TextFragment's setText to an EMPTY STRING alters the TextSegmentCollection of the Fragment

athota · June 11, 2019, 5:08am

TextFragment’s setText to an EMPTY STRING deletes all TextSegments that constitute the TextFragment and leaves a single Textsegment with EMPTY STRING.

If we iterate over the TextSegments and setText on it…the performance takes a hit since setting each text segments takes around 20-30 ms and with a TextFragment containing 50 TextSegments… it takes 20 * 30 = 600 ms.

The performance of the SetText on TextFragment is good but our use case requires the original TextSegments intact after the SetText.

**Our Ask ** : Can a method (probably called resetSegmentCollectionText() on TextFragment be provided which keeps the TextSegmentCollection intact while emptying the text on the TextSegments… ?

asad.ali · June 11, 2019, 2:55pm

@athota

Thanks for contacting support.

Yes, you are right about the case. The API clears the TextSegmentCollection once its parent TextFragment is set to empty string.

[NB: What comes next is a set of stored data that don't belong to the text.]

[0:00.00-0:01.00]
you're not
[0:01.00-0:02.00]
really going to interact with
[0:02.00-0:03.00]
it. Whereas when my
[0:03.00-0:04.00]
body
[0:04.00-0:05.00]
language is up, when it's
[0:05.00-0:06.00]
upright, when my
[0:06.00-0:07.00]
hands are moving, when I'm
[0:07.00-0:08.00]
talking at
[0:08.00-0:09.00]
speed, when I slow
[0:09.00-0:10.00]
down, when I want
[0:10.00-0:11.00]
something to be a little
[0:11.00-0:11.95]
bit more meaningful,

This requirement needs investigation and we have to analyse if this is feasible or not. Would you please provide your sample PDF document with sample code snippet. We will further log a ticket in our system and share ID with you.

athota · June 13, 2019, 11:10am

Hi Asad

Thanks for the reply.

I am including a test java class for your convenience. Also, I am including the pdf document with some representative text that we generally have in our use case. Please note that it would be a string containing text from multiple charsets in the Unicode (Chinese, Japanese, Korean etc)

input-cjk.pdf (250.9 KB)
ResetSegmentDemo.zip (854 Bytes)

From our tests, it is seen that the string that we have in our use case which translates to a TextFragment, constitutes 40 - 200 TextSegments within.

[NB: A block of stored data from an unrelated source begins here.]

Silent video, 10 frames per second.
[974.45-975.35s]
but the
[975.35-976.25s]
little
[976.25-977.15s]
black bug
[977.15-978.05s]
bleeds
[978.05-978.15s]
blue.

As mentioned before, we are forced to operate at the level of TextSegments since we are not able to keep the TextSegmentCollection of the TextFragment intact when we do a setText on the TextFragment.

The problem with this is that it 's taking 15 ms per TextSegment to setText to EMPTY STRING. So, with 100 TextSegments on an average per each TextFragment, it would be 100 * 15 ms = 1.5 seconds for each string which is prohibitively slow for our use case which could involve 1000 - 16000 of such strings in a single PDF.

As mentioned in my previous comment, we are looking for

An improvement in the performance of the setText method on the TextSegment

AND / OR

A new method in the TextFragment API - resetTextSegmentsText() which keeps the TextSegmentCollection of the TextFragment intact while emptying the text of the segments.

to address our concerns with the performance.

Thanks
Aditya

asad.ali · June 13, 2019, 7:21pm

@athota

Thanks for providing the details.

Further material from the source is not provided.